The current amendments move away from this expansive view, perhaps providing some useful guidance for courts and litigants dealing with the question of “damage”. New section (a)(7) prohibits:

“with intent to extort from any person any money or other thing of value, [transmitting] in interstate or foreign commerce any communication containing any--

(A) threat to cause damage to a protected computer; (B) threat to obtain information from a protected computer without authorization or in excess of authorization or to impair the confidentiality of information obtained from a protected computer without authorization or by exceeding authorized access; or (C) demand or request for money or other thing of value in relation to damage to a protected computer …

By its very terms, new section (a)(7) separates a threat to cause “damage” from threats to obtain information and from a threat to impair the confidentiality of information. If merely obtaining information or viewing it so that it was no longer confidential was “damage”, Congress would not have needed to amend the statute to add subsections (B) and (C). These would have already been subsumed in the existing prohibition on threats to cause “damage” as already set forth in the former (a)(7). Thus, merely obtaining or viewing information does not constitute damage under the CFAA. Damage, defined and impacts to the “integrity and availability” of a system or data must mean corrupting or deleting the data, or causing the system to stop working so that the data or service is inaccessible to authorized users.

For felony prosecutions, the only kind that the federal government is really interested in, the government must prove damage (or access to national security information, impairment of medical data, physical injury or other special enumerated kinds of harm). Civil litigants must also prove damage (though some cases have found a valid civil cause of action may be based on a showing of economic loss rather than damage.) So if there is no damage, there should not be any successful adverse legal action.

How might this apply to search engines, security researchers and others who may use internet-based information in useful ways, but without the permission of the server owner?
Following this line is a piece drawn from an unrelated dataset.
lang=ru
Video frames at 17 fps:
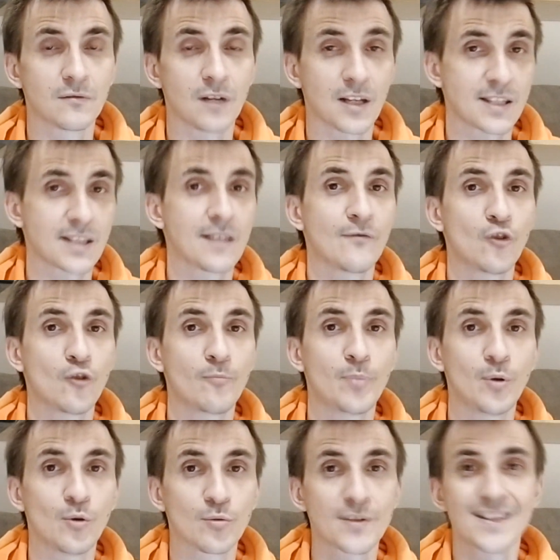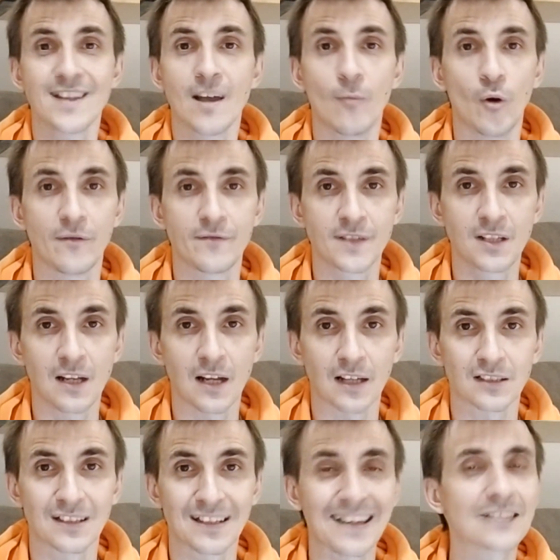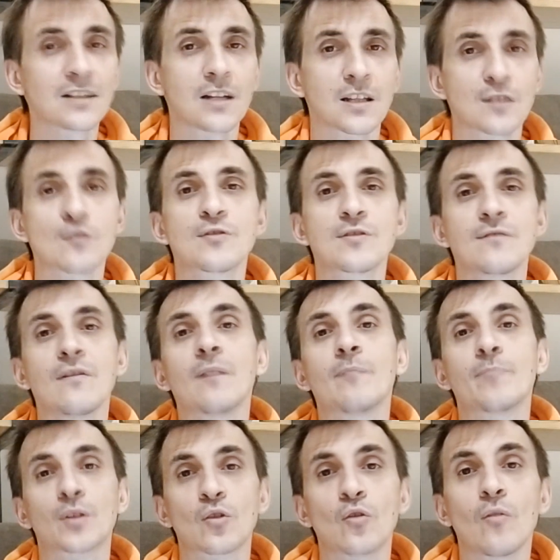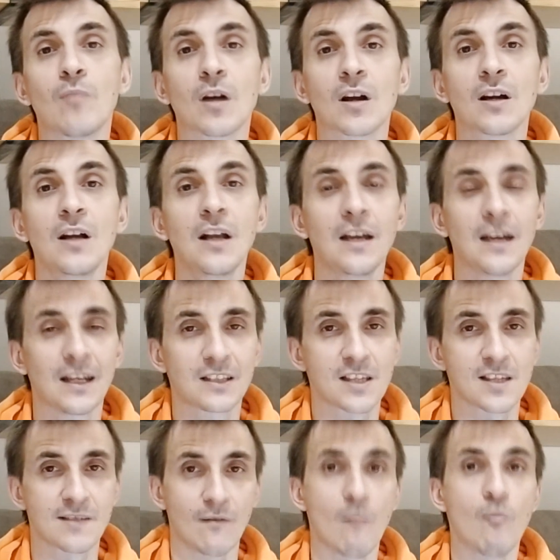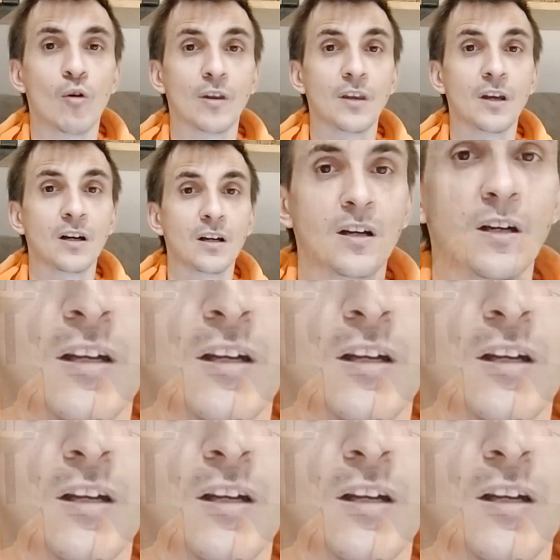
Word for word: Основной плюс, на мой взгляд, это отсутствие пробок, это свобода.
Let’s take the example of an airline fare search tool. Merely obtaining information about webfares and schedules would not “damage” the computer system or data, and thus an airline could not prevent such “scraping”. As another example, there would be no argument whatsoever that sending an email in the normal manner caused “damage” regardless of whether the content of that email violated a provision in the terms of service. So retention of and clarification of the damage element may be a way of avoiding the difficult question of “authorization” while limiting legal action under the Computer Fraud and Abuse Act to those computer accesses that actually constitute fraud and abuse.